The film does touch on some interesting dilemmas. In addition to its central subject (the publishing of the pentagon papers), it also covers the themes of publicly criticizing friends (Kay Graham is close to the Kennedys, Johnsons, and former Secretary of Defence Robert McNamara), and old boys’ clubs. While Streep, as a soft-spoken but stubborn and conviction-driven publisher, and Hanks, as a gruff but idealisict editor, breathe some life into them, these themes are of limited interest. This is again, because they are not stated with due subtlety: the screenwriters lay bare everything they want you to think. Also engaging is Bruce Greenwood as Robert McNamara. While McNamara’s appearance in the film is brief, his ideological complexity as an architect of the Vietnam War, who nonetheless tries to understand his enemies (as depicted in the regret-tinged documentary The Fog of War) makes his confrontation with Graham the film’s most compelling scene.

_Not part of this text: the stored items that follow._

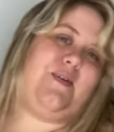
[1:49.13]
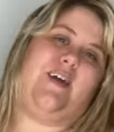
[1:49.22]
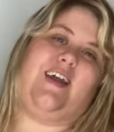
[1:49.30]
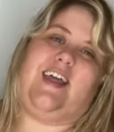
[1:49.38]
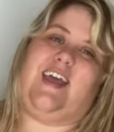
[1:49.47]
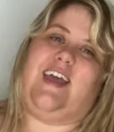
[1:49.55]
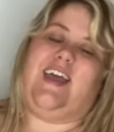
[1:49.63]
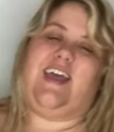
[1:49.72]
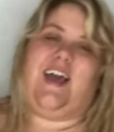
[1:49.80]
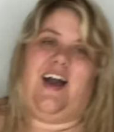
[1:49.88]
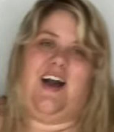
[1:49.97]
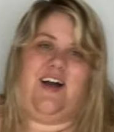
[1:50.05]

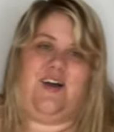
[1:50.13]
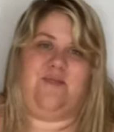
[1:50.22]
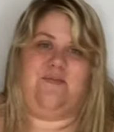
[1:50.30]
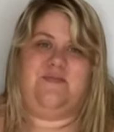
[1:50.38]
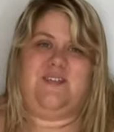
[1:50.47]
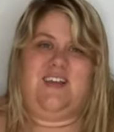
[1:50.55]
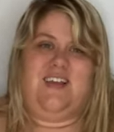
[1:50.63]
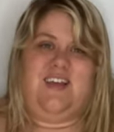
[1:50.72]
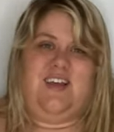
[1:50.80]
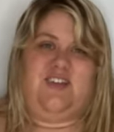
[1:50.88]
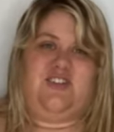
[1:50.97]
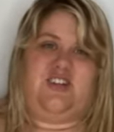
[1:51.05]
pretty.
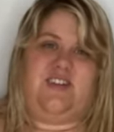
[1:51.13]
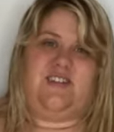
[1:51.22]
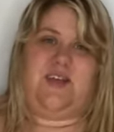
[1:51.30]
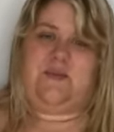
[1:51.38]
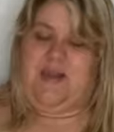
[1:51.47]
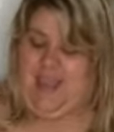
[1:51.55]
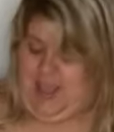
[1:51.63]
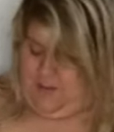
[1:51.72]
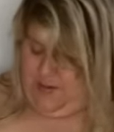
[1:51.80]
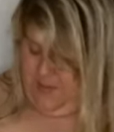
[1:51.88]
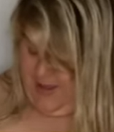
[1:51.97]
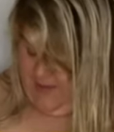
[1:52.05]
Should have set my
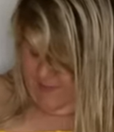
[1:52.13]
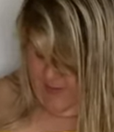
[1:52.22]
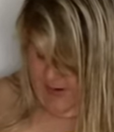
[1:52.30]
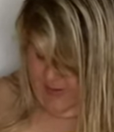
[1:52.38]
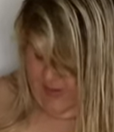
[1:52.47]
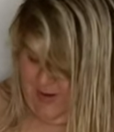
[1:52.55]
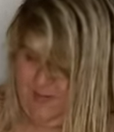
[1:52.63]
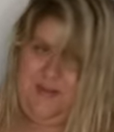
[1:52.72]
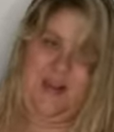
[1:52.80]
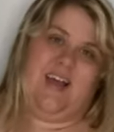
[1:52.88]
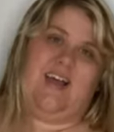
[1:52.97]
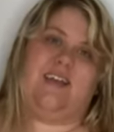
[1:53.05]
camera back farther,
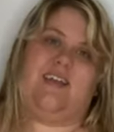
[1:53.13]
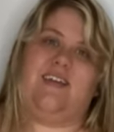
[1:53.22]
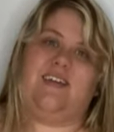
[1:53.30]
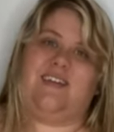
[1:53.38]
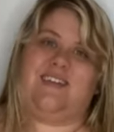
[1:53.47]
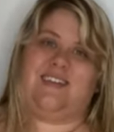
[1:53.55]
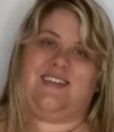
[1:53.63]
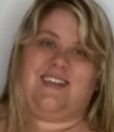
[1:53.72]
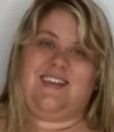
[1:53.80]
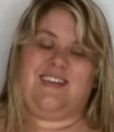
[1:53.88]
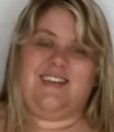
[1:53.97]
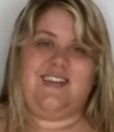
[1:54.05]
but
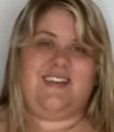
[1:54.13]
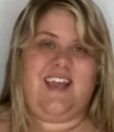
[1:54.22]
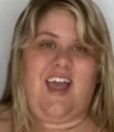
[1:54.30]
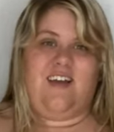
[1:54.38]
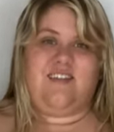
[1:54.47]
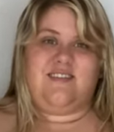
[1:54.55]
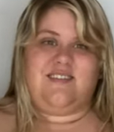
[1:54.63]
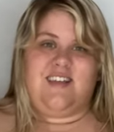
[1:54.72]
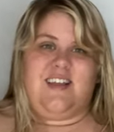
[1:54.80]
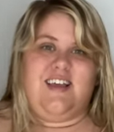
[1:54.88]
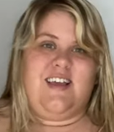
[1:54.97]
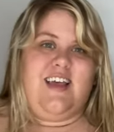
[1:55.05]
yeah,
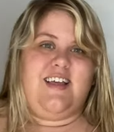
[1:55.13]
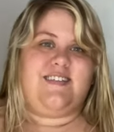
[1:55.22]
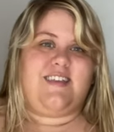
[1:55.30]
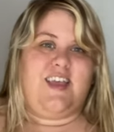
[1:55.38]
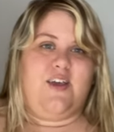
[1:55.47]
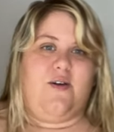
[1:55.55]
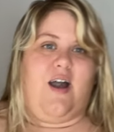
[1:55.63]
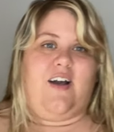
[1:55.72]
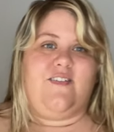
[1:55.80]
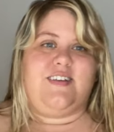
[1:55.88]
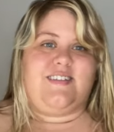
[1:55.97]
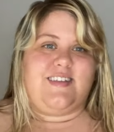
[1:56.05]
it's cute.
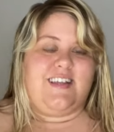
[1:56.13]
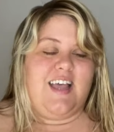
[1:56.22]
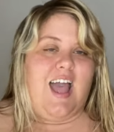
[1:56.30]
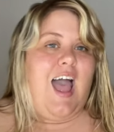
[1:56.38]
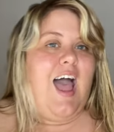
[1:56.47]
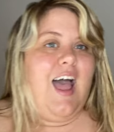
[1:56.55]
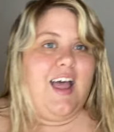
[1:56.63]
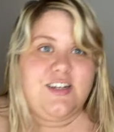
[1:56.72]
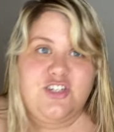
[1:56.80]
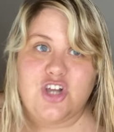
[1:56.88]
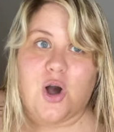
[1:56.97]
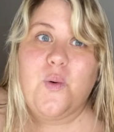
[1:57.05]
Obviously,
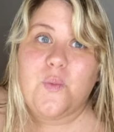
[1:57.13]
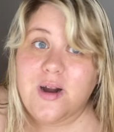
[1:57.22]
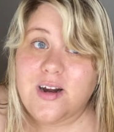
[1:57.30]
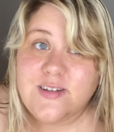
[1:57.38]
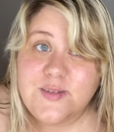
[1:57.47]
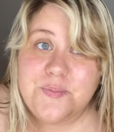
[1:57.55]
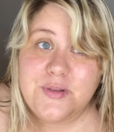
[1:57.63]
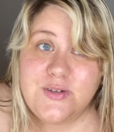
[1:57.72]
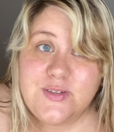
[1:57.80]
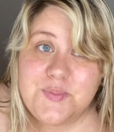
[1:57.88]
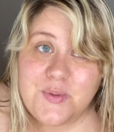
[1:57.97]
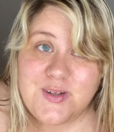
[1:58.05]
don't wear a blue
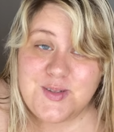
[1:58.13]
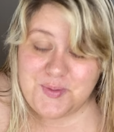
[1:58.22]
sports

Aside from that, I enjoyed watching the reconstruction of a newspaper production machine shot with modern film technology. The film also ends with a strong quasi-cliff-hanger. The Post , however, is ultimately a film that rests on the laurels of being about an inspiring historical moment. Audiences may gravitate towards such films, but they are made at a cost. When writers feel compelled to write without imagination, they may fear to fill in gaps, leaving dialogue wooden. That certainly feels like the case with The PostThe Post may make for a good history lesson, but personally, I’d prefer to see the free-press and anti-war politics championed in a more creative and radical light.